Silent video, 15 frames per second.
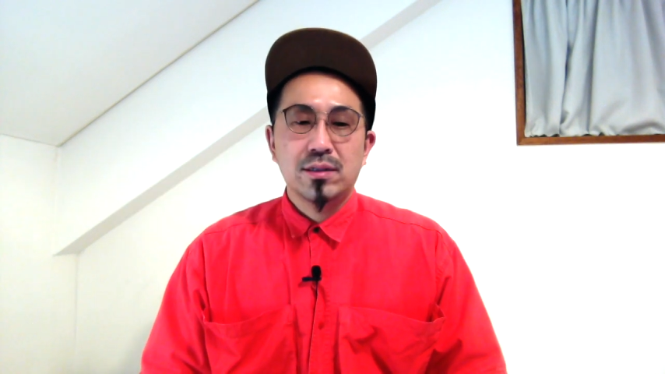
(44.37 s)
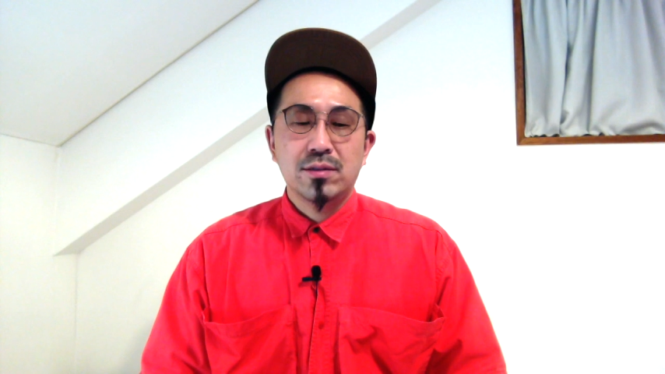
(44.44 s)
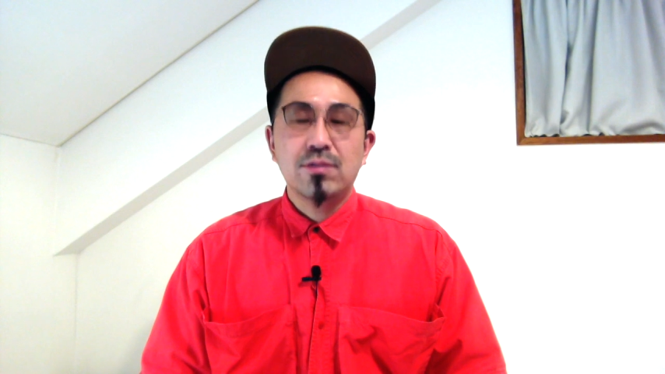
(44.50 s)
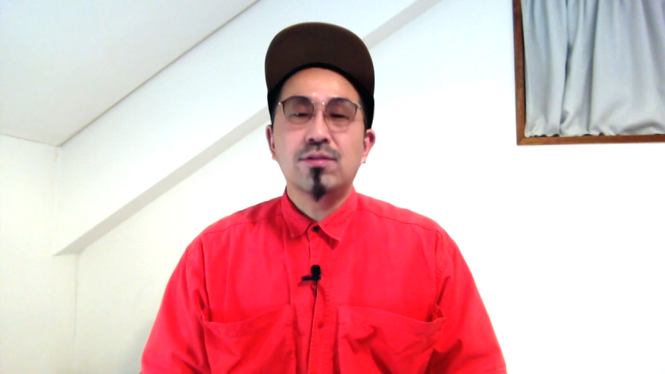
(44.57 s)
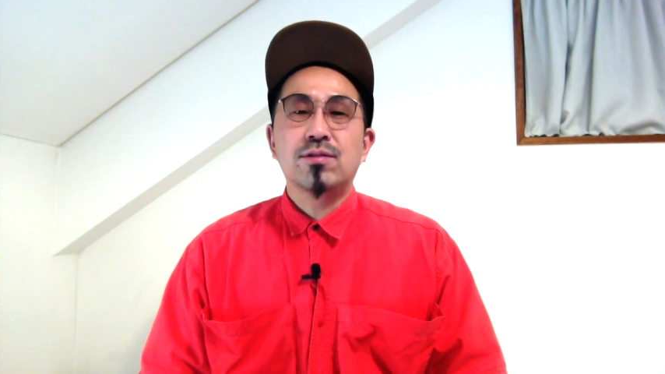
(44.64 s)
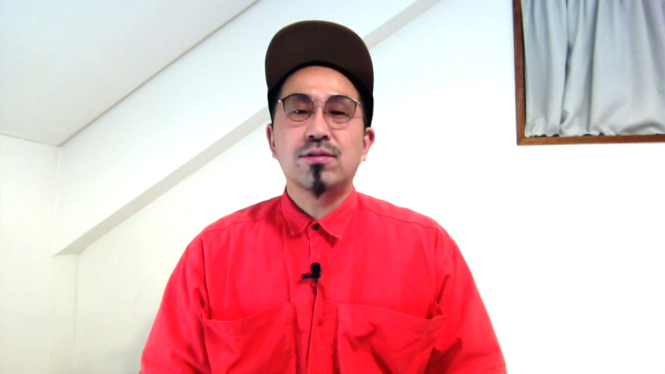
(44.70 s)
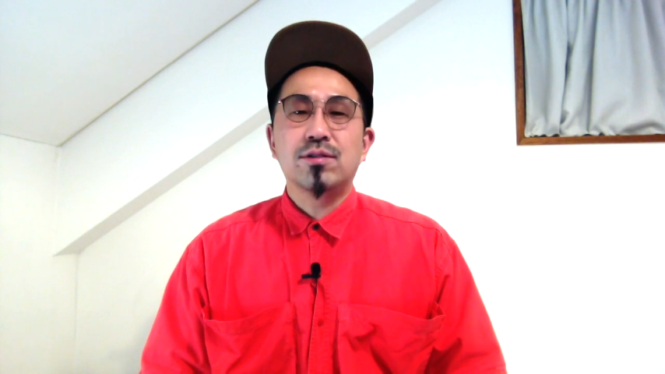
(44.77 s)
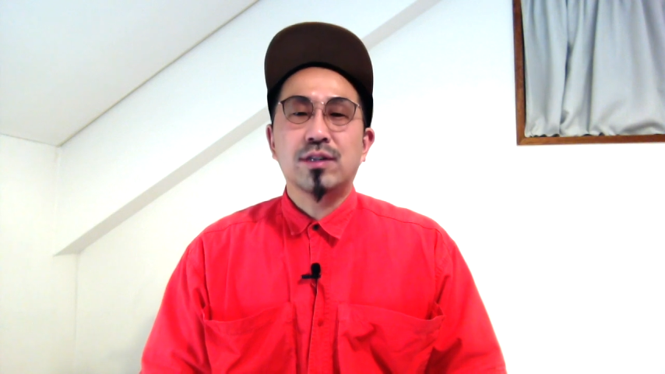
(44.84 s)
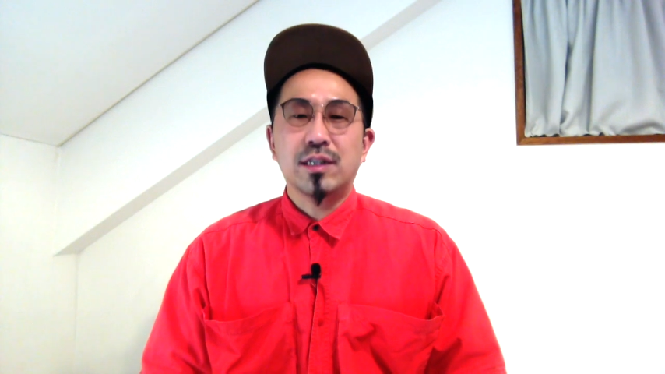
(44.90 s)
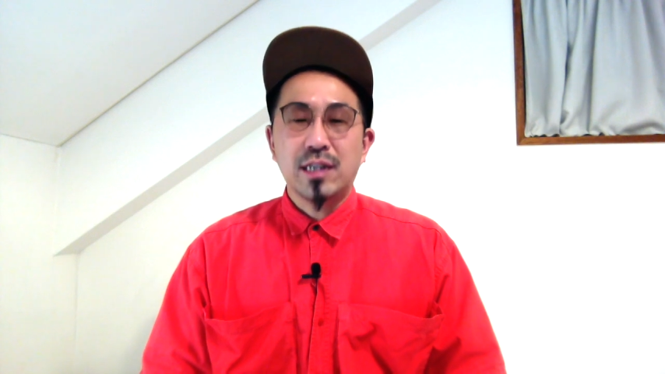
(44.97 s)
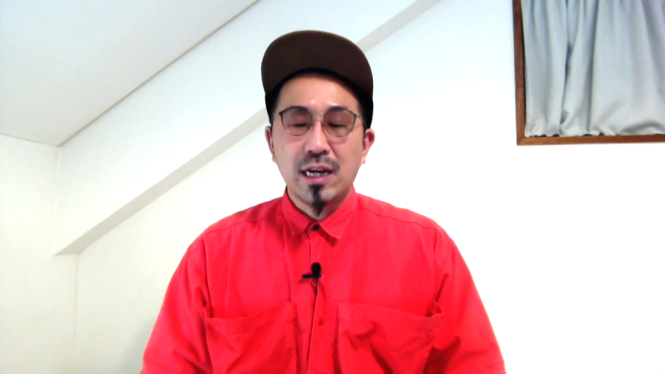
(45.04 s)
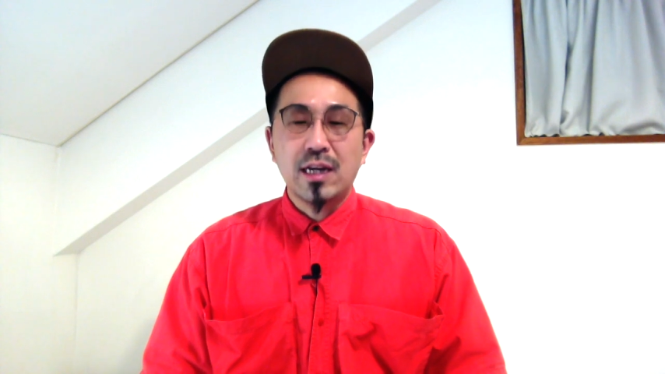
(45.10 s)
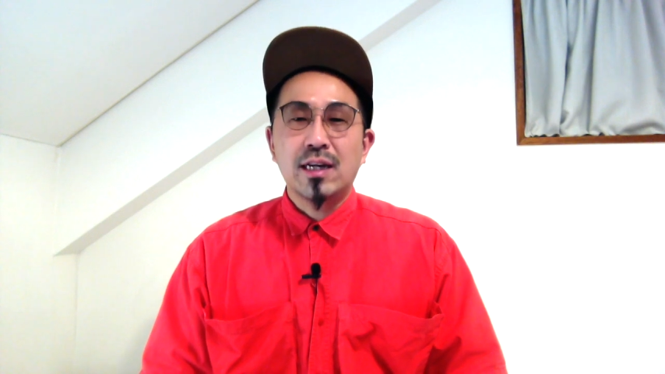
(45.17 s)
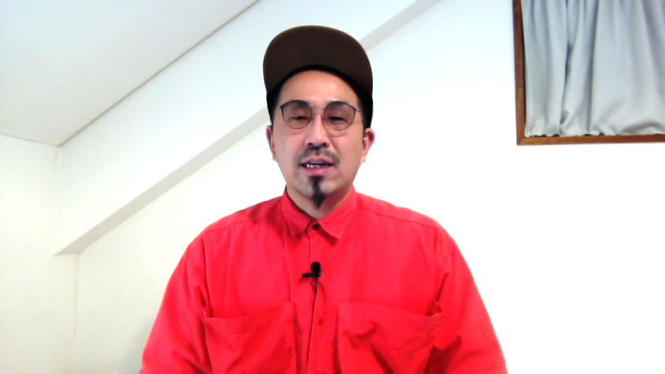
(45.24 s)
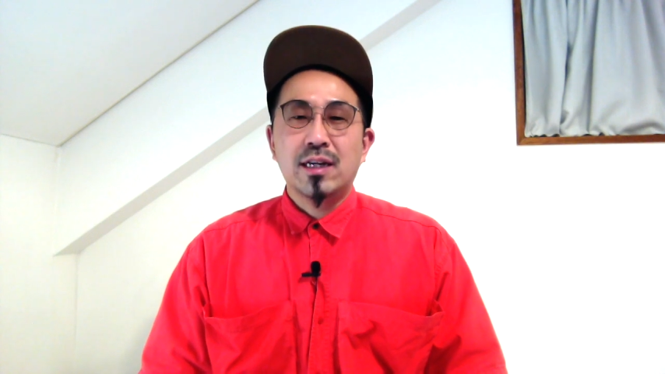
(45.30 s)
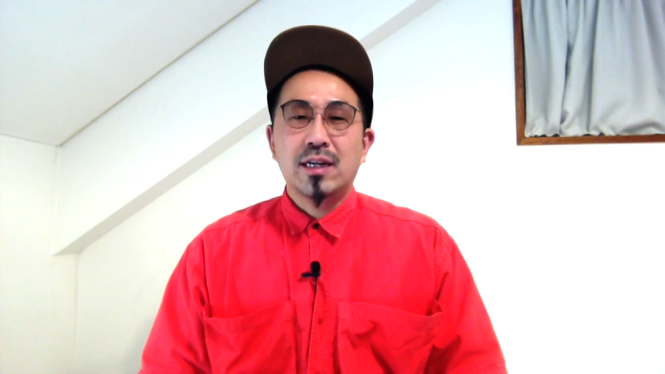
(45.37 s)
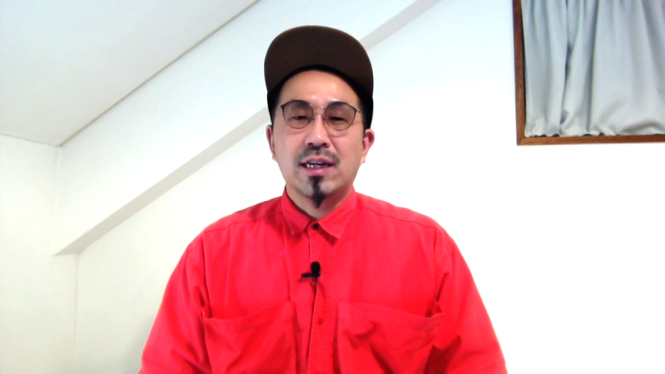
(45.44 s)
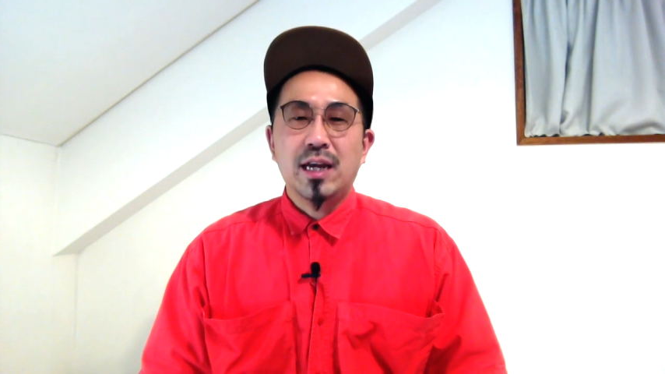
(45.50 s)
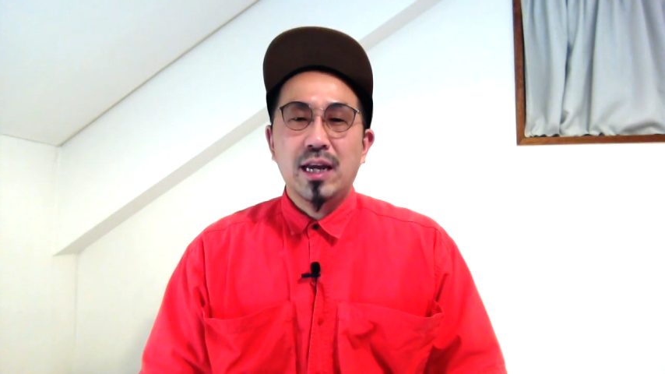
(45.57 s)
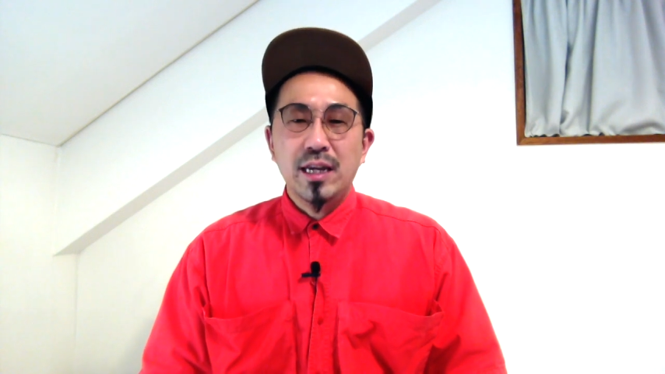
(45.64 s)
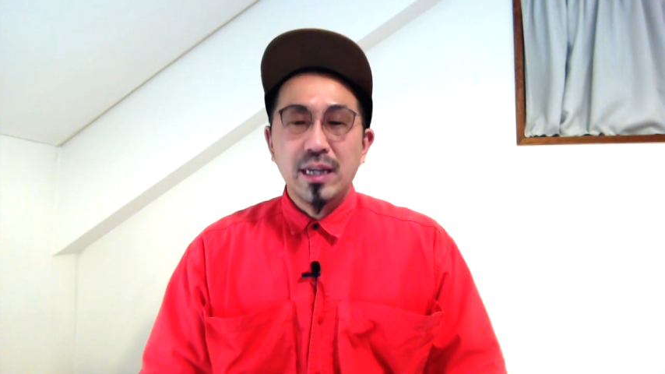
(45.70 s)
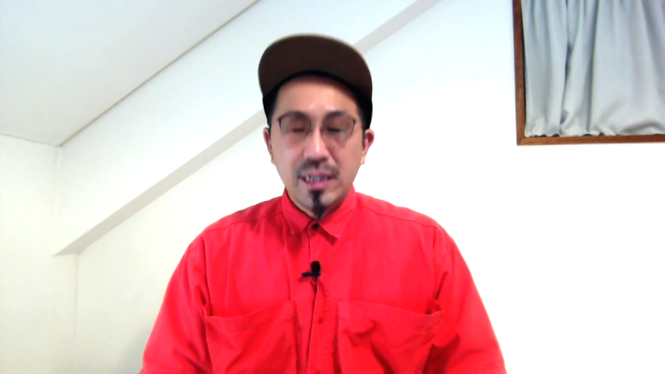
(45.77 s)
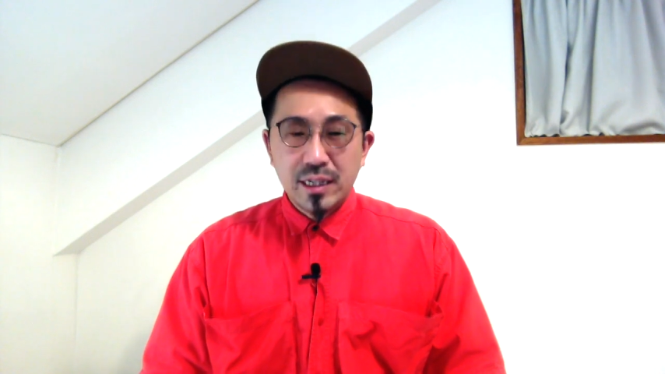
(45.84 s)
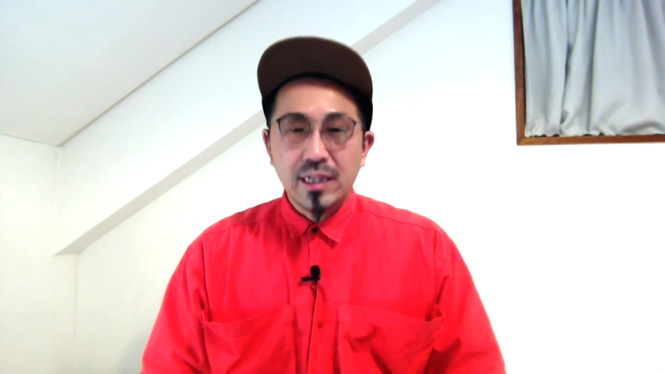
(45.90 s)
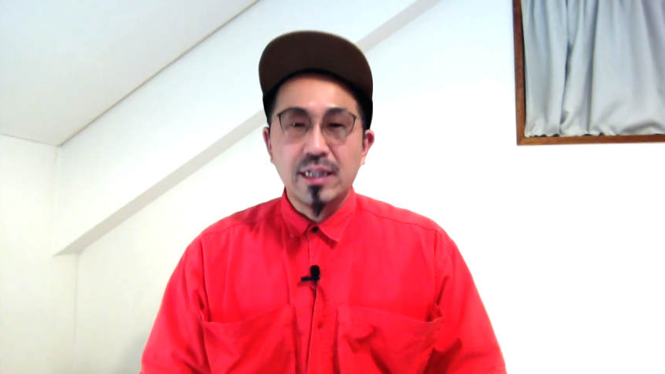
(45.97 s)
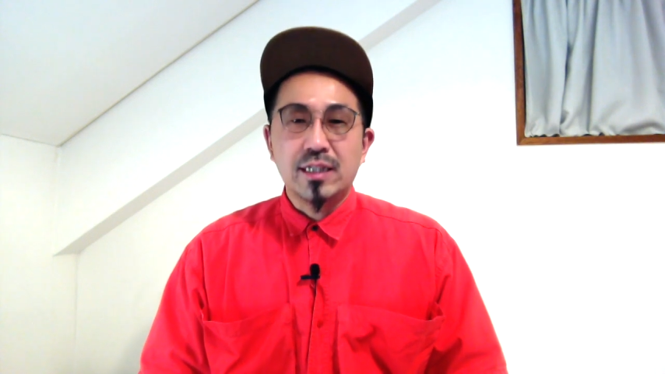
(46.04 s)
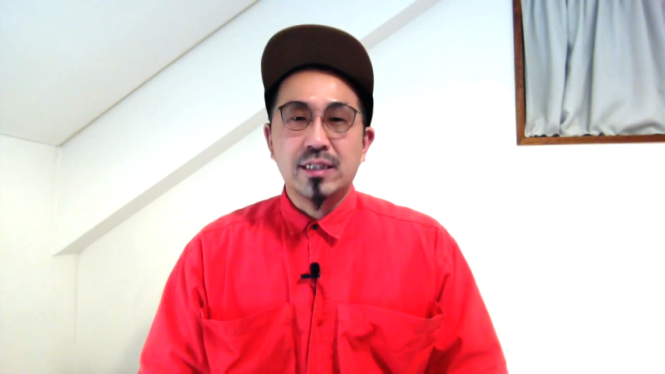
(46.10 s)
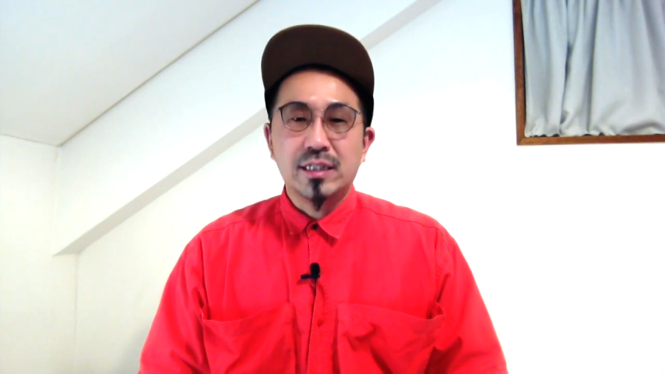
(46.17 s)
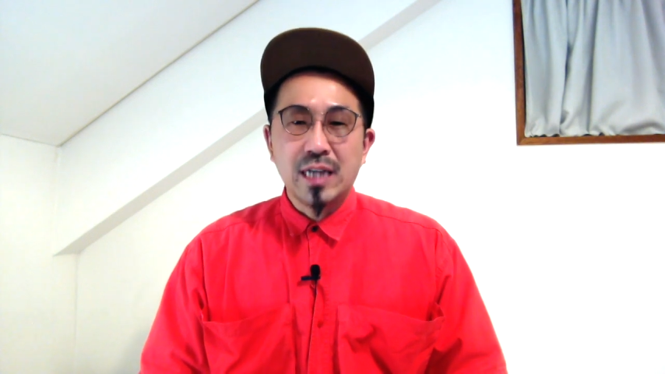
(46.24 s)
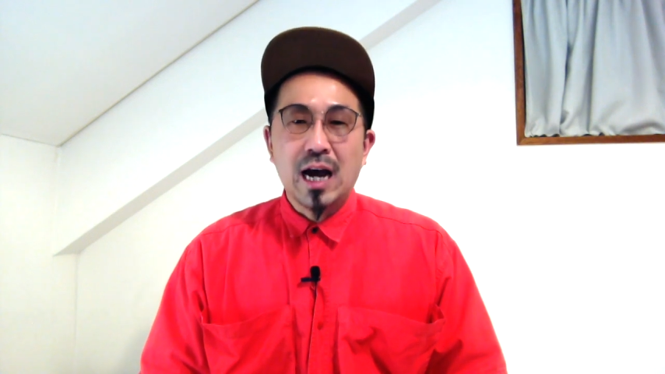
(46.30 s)
ということでね、え一気
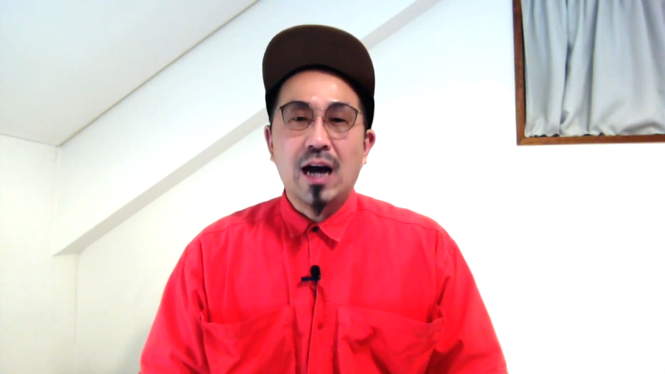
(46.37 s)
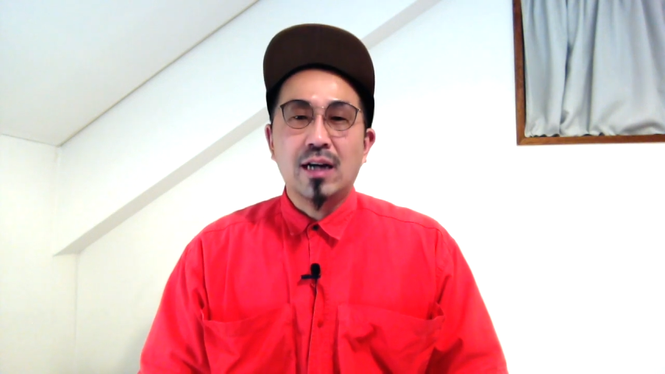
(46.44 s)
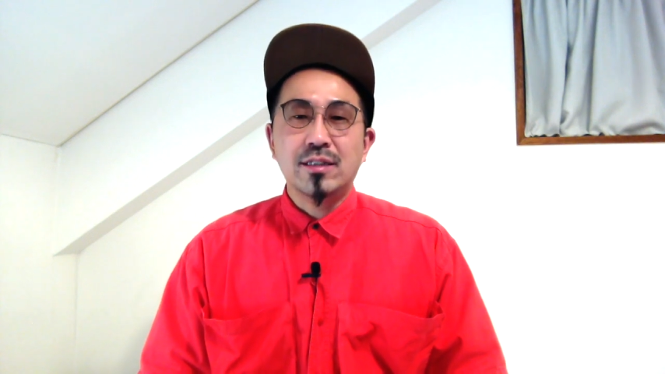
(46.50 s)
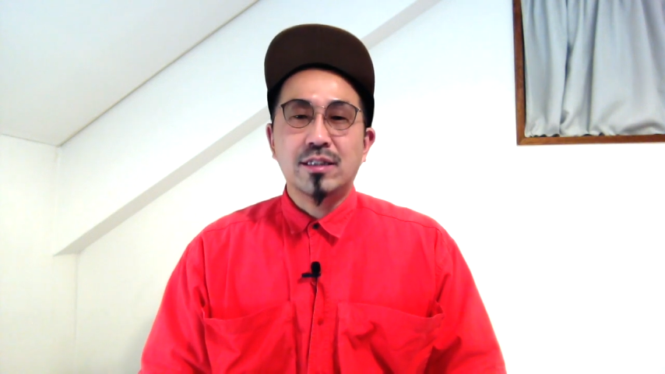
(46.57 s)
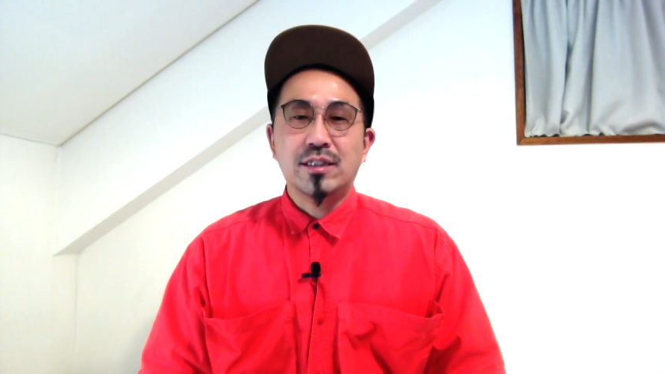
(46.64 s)
にじゃあ、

- **Problem to solve**:
From the first line to the last, copy the records above exactly and drop any pictures.

- **Solution to the exercise**:
Silent video, 15 frames per second.
(44.37 s)
(44.44 s)
(44.50 s)
(44.57 s)
(44.64 s)
(44.70 s)
(44.77 s)
(44.84 s)
(44.90 s)
(44.97 s)
(45.04 s)
(45.10 s)
(45.17 s)
(45.24 s)
(45.30 s)
(45.37 s)
(45.44 s)
(45.50 s)
(45.57 s)
(45.64 s)
(45.70 s)
(45.77 s)
(45.84 s)
(45.90 s)
(45.97 s)
(46.04 s)
(46.10 s)
(46.17 s)
(46.24 s)
(46.30 s)
ということでね、え一気
(46.37 s)
(46.44 s)
(46.50 s)
(46.57 s)
(46.64 s)
にじゃあ、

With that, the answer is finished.